Authentication & API Keys
Multiplist supports two authentication methods. Remote clients (Claude Desktop, ChatGPT) authenticate via OAuth 2.1 with PKCE — no keys to manage. Local and scripted use cases use MCP tokens.
# OAuth 2.1 with PKCE
The easiest option for Claude Desktop, ChatGPT, and any MCP client that speaks StreamableHTTP.
- Configure the client with
https://multiplist.ai/mcp. - On first use, the client opens the Multiplist login page in your browser.
- Approve the connection — the token is stored in the client, refreshed automatically.
- No API keys to copy or rotate.
# MCP tokens
For headless use — scripts, CI/CD, local stdio bridges. Generate in Settings → MCP Tokens inside the Multiplist app.
- Prefix:
mp_live_ - Storage: SHA-256 hashed at rest.
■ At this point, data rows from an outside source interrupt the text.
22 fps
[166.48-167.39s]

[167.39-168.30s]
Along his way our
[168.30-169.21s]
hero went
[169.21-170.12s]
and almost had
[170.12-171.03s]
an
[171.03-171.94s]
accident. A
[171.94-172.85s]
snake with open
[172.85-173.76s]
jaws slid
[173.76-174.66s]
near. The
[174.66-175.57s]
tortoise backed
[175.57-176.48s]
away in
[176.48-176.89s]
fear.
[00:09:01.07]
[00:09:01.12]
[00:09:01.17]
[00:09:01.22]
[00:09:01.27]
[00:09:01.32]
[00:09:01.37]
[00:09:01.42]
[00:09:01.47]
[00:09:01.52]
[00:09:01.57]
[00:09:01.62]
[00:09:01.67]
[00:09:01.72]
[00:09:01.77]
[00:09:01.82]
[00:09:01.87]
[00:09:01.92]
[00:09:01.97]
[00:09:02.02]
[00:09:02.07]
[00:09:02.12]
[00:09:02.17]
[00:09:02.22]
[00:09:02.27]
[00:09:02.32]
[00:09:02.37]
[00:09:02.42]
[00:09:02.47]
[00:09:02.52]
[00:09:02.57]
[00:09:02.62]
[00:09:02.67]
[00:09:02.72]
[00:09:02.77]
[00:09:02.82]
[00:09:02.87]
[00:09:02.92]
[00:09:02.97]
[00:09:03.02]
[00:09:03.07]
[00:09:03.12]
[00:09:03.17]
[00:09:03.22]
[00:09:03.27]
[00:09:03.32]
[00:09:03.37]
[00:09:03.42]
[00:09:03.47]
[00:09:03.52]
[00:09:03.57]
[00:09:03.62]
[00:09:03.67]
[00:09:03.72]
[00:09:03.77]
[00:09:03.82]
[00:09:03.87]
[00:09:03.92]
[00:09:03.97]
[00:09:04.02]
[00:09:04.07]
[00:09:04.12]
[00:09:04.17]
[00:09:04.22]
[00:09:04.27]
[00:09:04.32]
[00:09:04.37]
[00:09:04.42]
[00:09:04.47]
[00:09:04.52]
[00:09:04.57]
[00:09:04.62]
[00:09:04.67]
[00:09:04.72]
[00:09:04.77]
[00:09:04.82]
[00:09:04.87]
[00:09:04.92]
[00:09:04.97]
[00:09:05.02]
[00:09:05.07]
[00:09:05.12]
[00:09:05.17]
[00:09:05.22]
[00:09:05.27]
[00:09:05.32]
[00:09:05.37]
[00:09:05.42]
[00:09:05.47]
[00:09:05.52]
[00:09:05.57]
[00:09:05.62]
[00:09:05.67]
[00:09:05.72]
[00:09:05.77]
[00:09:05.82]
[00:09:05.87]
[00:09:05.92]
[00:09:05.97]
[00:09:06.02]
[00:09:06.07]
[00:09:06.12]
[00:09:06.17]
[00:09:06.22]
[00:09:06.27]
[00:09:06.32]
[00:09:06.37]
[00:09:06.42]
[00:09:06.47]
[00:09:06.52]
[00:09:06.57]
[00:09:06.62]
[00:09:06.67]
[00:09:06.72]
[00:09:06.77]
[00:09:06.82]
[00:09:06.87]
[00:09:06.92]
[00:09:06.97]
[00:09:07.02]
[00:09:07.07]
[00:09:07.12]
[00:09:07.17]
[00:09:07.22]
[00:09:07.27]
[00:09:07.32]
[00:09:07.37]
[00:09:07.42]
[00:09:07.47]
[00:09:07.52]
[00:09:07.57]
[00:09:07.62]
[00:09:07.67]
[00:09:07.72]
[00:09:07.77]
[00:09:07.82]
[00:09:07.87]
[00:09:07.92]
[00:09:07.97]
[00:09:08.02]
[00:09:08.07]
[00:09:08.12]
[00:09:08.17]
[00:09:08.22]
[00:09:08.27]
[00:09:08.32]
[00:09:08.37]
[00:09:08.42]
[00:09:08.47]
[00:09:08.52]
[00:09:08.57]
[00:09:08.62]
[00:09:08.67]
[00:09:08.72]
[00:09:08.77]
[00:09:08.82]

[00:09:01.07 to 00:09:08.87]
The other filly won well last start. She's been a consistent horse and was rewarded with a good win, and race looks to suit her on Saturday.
The raw token is shown once at creation — store it in a secrets manager.
- Revocation: tokens can be revoked individually in the settings UI.
# Scopes
Tokens and OAuth sessions are scoped. Grant the minimum scope needed.
| Scope | What it grants |
|---|---|
seeds:read | Read seeds across the vault |
seeds:write | Create, update, delete seeds |
sources:read | Read sources and their content |
sources:write | Create, update, delete sources |
skills:read | Read extraction skills |
skills:write | Create, update, delete skills |
recall:search | Run vault searches and request research briefs |
extract:run | Trigger extraction jobs |
A read-only monitoring script typically needs seeds:read, sources:read, skills:read. A full-write automation pipeline uses the write variants too.
# Header format
Whether you're calling the REST API or the MCP endpoint with a static token, the format is the same:
Authorization: Bearer mp_live_...The @multiplist/mcp-server npm bridge reads the token from MULTIPLIST_API_KEY (or the legacy MCP_KEY) env var and forwards it as the x-mcp-key header on every request.